* Task to carry out: Go through the entries below and retype them exactly, omitting each picture.
- Opening Delimiter -
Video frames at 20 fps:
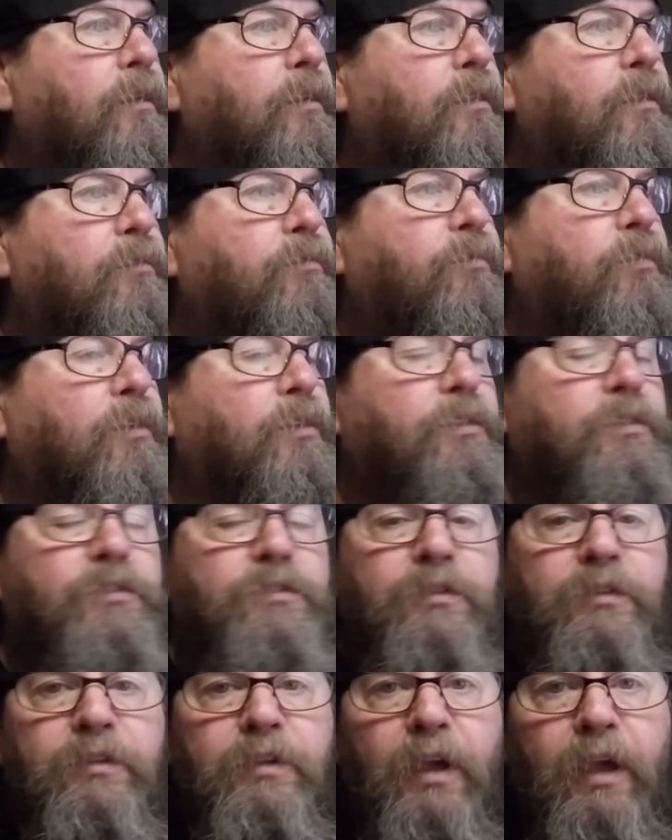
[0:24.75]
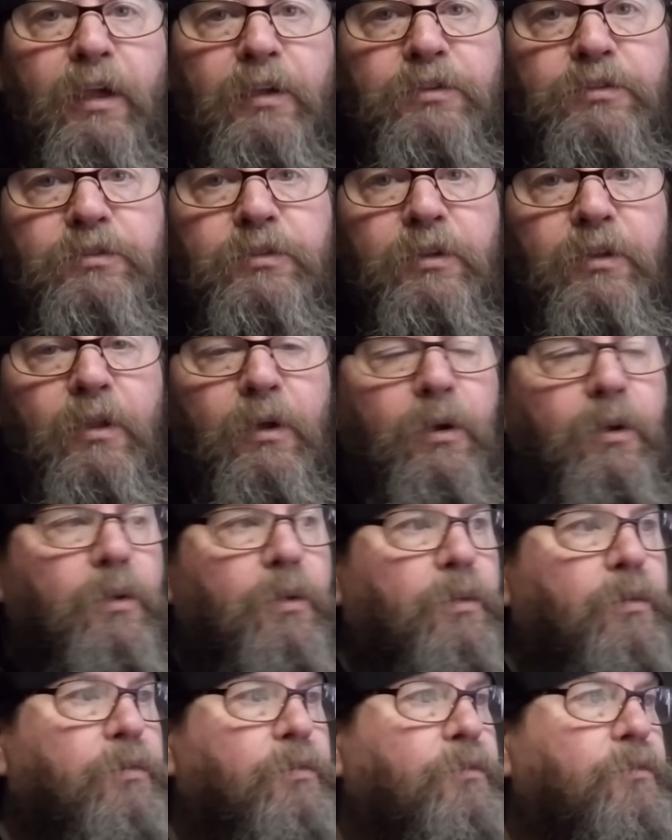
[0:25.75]
The filter's attached to the
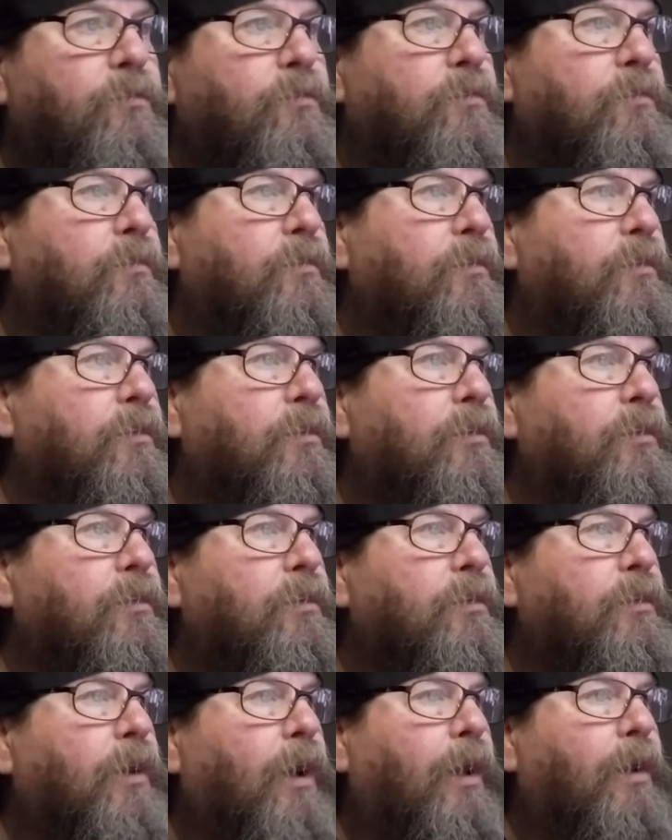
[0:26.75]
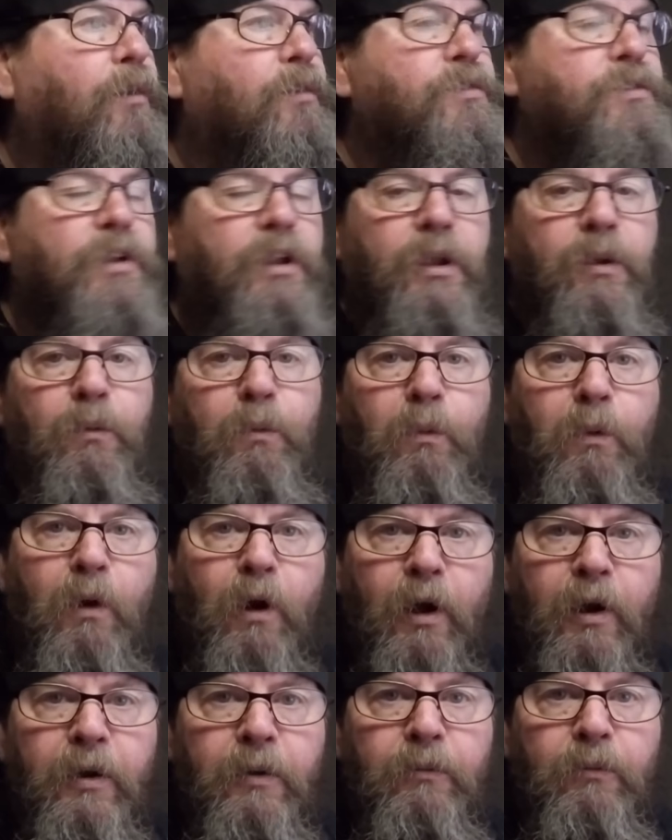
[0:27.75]
hose. I don't see any
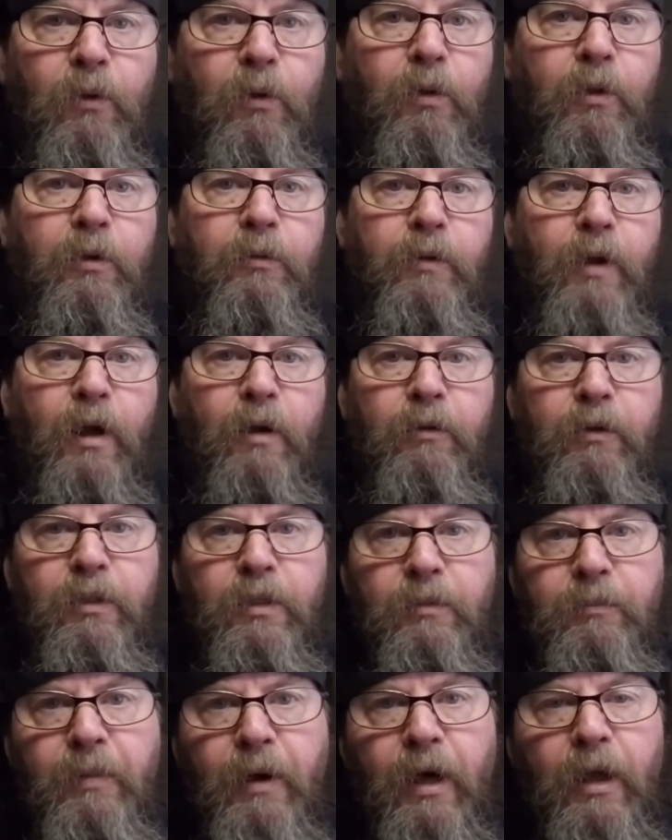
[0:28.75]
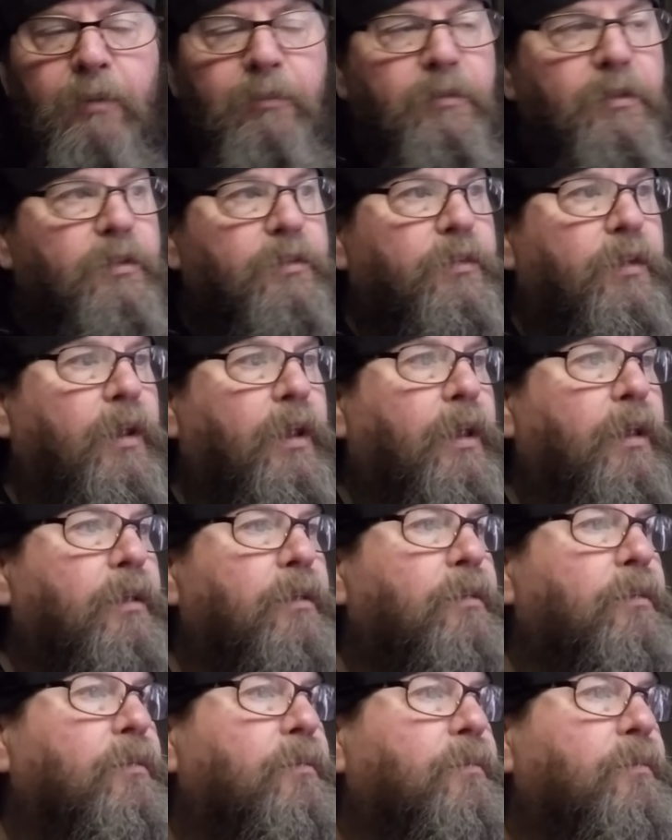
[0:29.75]
water rolling around in the bottom of the tank.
- Closing Delimiter -
* Exercise response:
Video frames at 20 fps:
[0:24.75]
[0:25.75]
The filter's attached to the
[0:26.75]
[0:27.75]
hose. I don't see any
[0:28.75]
[0:29.75]
water rolling around in the bottom of the tank.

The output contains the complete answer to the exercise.